A gentle answer turns away wrath
but a harsh word stirs up anger.
-King Solomon of Israel
Part of my job as a pastor is to occasionally tell people things that they don’t want to hear.
Let’s just say it’s not my favorite part of my job.
But it has taught me the value of gentleness. Even delivered without any particular edge or harshness, the truth can hurt, but an extra measure of gentleness soothes like salve on a wound.
Now I know pastors aren't the only people who have to do this. If you supervise employees, have kids, or want to be a true friend, sometimes you have to say things that people aren’t inclined to like.
I’ve found a couple of things help me to be more gentle.
One is humility, which comes from a profound awareness of my own fallenness—along with a recognition that I don’t know it all, don’t have all the answers, and could be missing something.
The other is love.

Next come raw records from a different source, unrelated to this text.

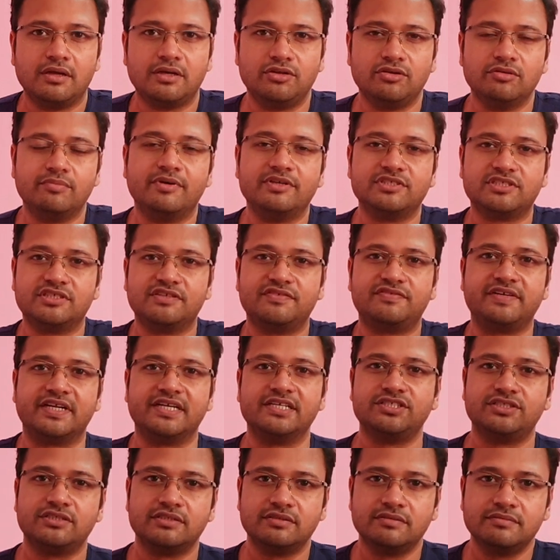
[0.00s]
Too much of
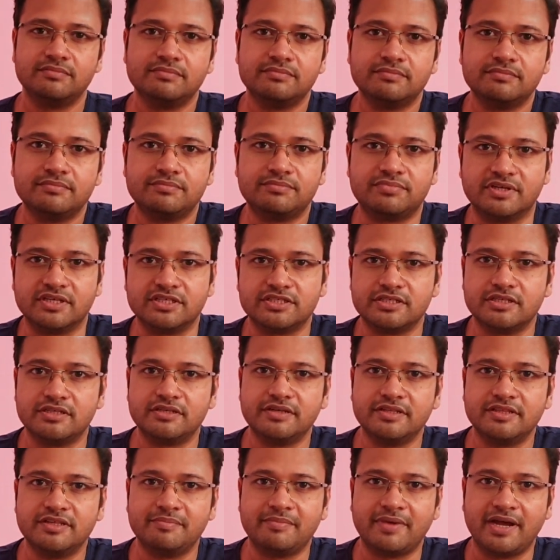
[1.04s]
tension, pressure
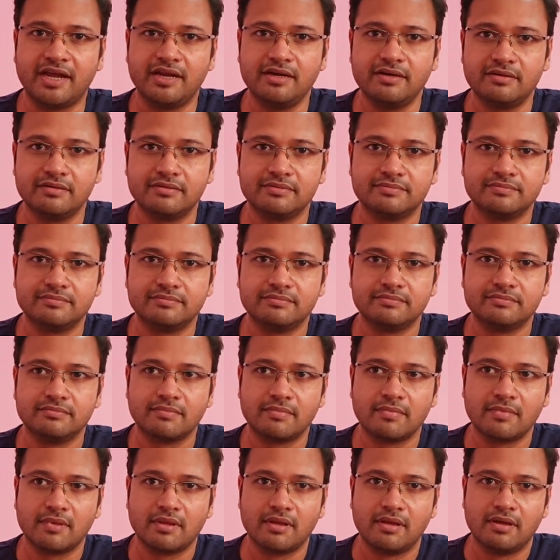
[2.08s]
in the mind,
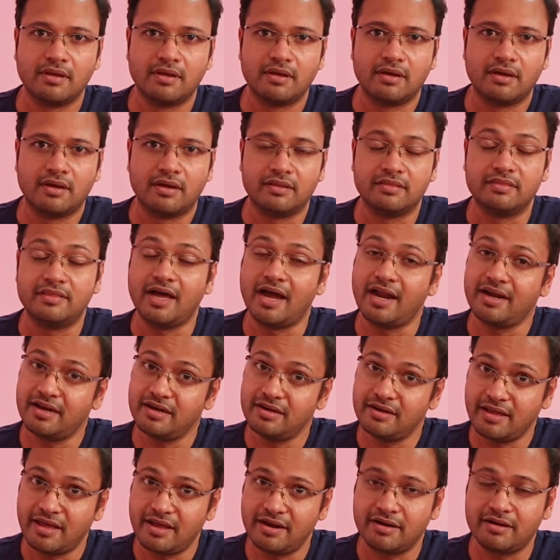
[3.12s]
that
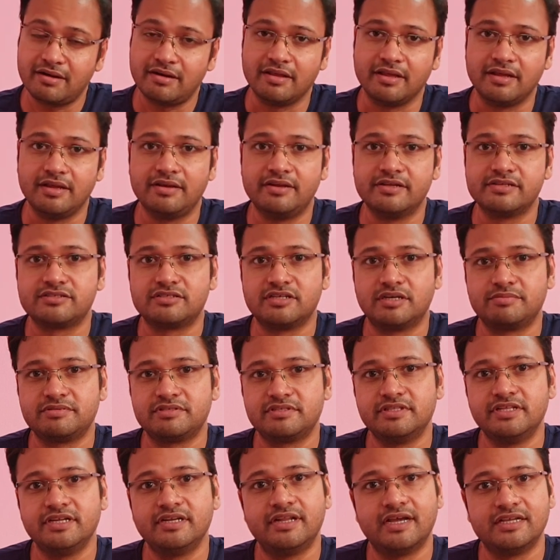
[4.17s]
indirectly disrupts
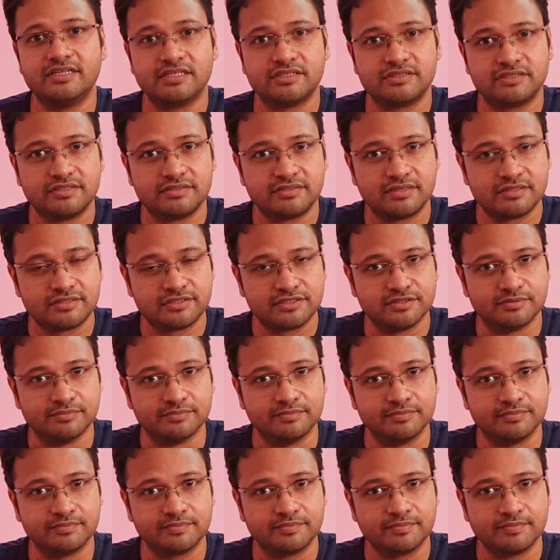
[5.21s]
the digestive
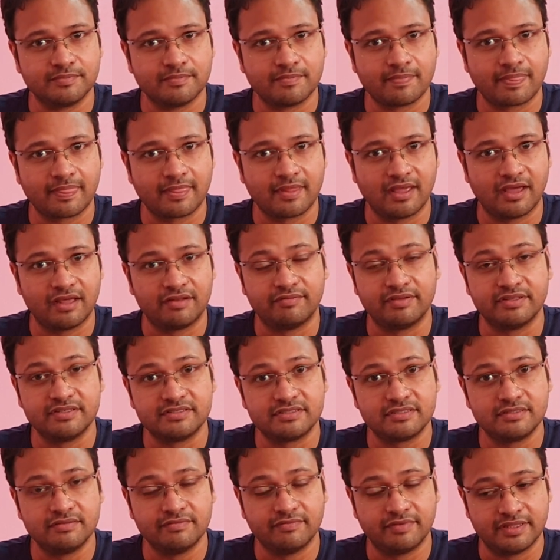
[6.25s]
system, and
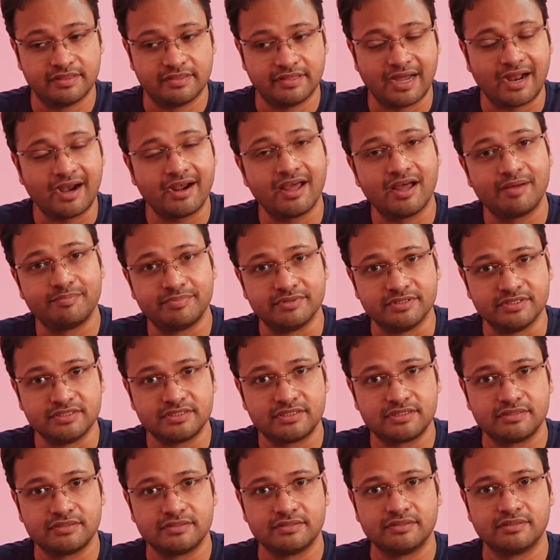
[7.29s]
when that
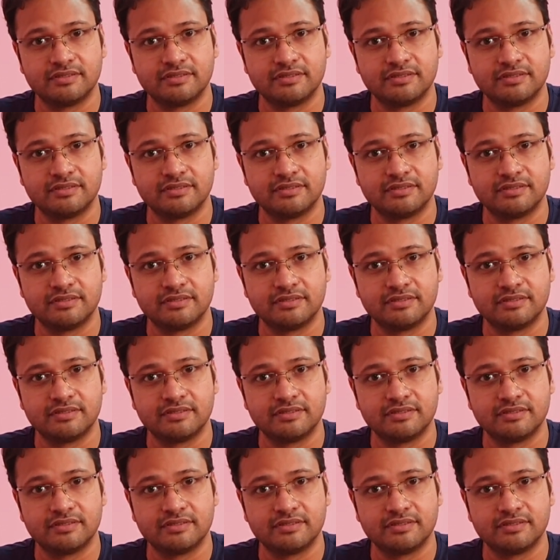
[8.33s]
happens,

Sure, love might mean speaking a hard truth. But it isn’t love if our motivation is to put someone in their place, say “I told you so,” or assert our authority. If we speak out of love, if our heart is truly for the other person and wanting what is best for them, then we can speak gently.
Of course, the value of gentleness extends beyond just hard conversations. A gentle spirit towards an overworked waiter, a frustrated customer, or an angry spouse can work wonders and be a light that points them toward Jesus.